▶ [Task requirements]:
Find the line holding "[0:00.00-0:01.00]" in the entries below. Give it again exactly, along with every line after it up to and including the line holding "[0:13.00-0:14.00]".

▶ [Material to process]:
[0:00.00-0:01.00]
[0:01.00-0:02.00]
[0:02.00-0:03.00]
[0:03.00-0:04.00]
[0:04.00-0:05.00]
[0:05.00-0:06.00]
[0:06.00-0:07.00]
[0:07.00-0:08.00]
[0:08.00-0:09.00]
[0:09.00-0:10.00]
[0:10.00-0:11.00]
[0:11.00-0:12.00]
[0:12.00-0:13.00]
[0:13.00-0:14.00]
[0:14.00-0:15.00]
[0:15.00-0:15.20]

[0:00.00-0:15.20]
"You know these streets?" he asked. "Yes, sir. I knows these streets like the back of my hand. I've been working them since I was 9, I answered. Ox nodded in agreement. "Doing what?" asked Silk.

...

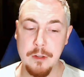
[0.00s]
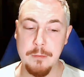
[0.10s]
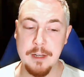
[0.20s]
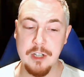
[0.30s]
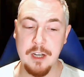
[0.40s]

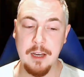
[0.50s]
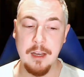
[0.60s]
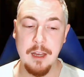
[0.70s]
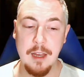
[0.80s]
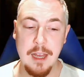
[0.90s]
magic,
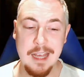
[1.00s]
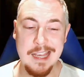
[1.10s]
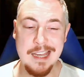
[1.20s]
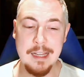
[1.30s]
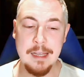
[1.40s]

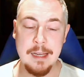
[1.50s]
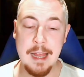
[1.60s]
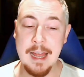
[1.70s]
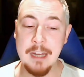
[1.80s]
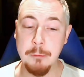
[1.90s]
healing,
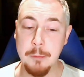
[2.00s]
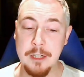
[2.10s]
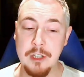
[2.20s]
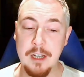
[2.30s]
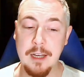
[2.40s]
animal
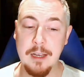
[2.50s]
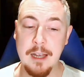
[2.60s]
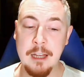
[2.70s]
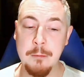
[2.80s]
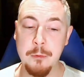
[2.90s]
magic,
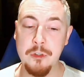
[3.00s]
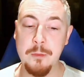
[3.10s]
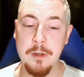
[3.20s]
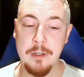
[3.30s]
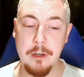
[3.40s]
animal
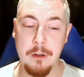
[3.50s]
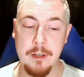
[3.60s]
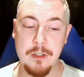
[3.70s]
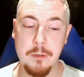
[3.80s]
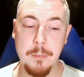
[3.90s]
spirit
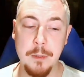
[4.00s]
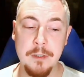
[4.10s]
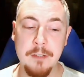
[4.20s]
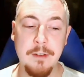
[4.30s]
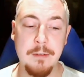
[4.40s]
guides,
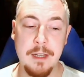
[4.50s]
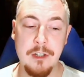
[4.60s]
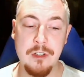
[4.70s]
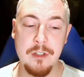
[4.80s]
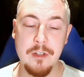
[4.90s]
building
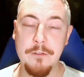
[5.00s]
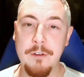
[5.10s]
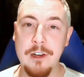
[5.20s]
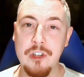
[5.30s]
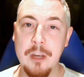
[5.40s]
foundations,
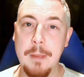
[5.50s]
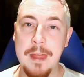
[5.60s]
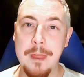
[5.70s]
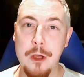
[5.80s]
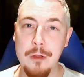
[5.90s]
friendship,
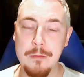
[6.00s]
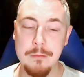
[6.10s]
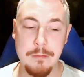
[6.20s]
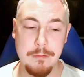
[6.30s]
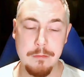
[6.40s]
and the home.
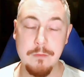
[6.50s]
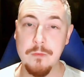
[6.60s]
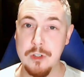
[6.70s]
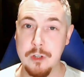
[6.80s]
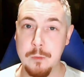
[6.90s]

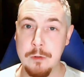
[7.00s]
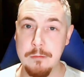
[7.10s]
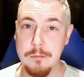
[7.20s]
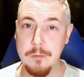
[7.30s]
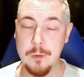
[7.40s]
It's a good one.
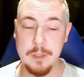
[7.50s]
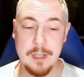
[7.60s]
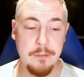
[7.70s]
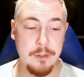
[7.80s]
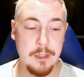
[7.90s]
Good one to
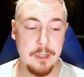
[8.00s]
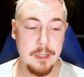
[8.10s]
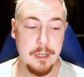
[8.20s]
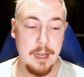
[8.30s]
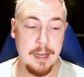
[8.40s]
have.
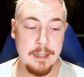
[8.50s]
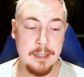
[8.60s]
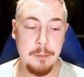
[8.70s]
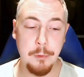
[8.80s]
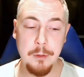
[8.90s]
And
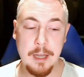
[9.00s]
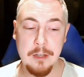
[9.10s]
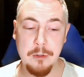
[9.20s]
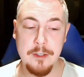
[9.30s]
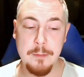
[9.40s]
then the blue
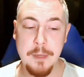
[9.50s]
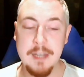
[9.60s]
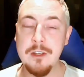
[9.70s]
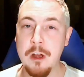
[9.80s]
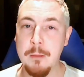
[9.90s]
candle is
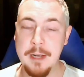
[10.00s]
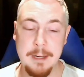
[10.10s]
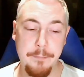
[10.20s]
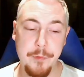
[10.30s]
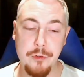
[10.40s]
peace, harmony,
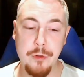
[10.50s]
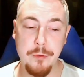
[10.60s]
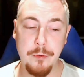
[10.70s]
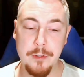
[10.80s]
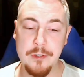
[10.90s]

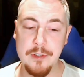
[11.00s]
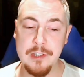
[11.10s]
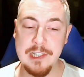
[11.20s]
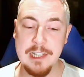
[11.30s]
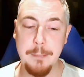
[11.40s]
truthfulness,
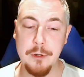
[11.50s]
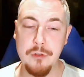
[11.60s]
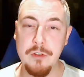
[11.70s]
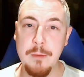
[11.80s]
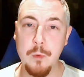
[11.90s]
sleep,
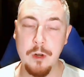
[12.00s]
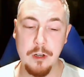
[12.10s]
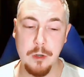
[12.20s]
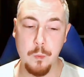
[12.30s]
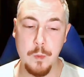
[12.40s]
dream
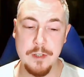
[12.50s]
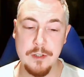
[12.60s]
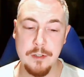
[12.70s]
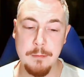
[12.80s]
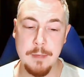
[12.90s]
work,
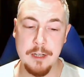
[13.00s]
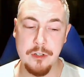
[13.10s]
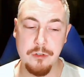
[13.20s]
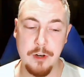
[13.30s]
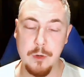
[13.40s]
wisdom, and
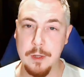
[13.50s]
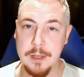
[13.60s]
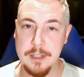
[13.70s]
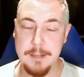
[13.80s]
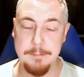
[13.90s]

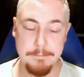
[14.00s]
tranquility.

▶ [Answer to the exercise]:
[0:00.00-0:01.00]
[0:01.00-0:02.00]
[0:02.00-0:03.00]
[0:03.00-0:04.00]
[0:04.00-0:05.00]
[0:05.00-0:06.00]
[0:06.00-0:07.00]
[0:07.00-0:08.00]
[0:08.00-0:09.00]
[0:09.00-0:10.00]
[0:10.00-0:11.00]
[0:11.00-0:12.00]
[0:12.00-0:13.00]
[0:13.00-0:14.00]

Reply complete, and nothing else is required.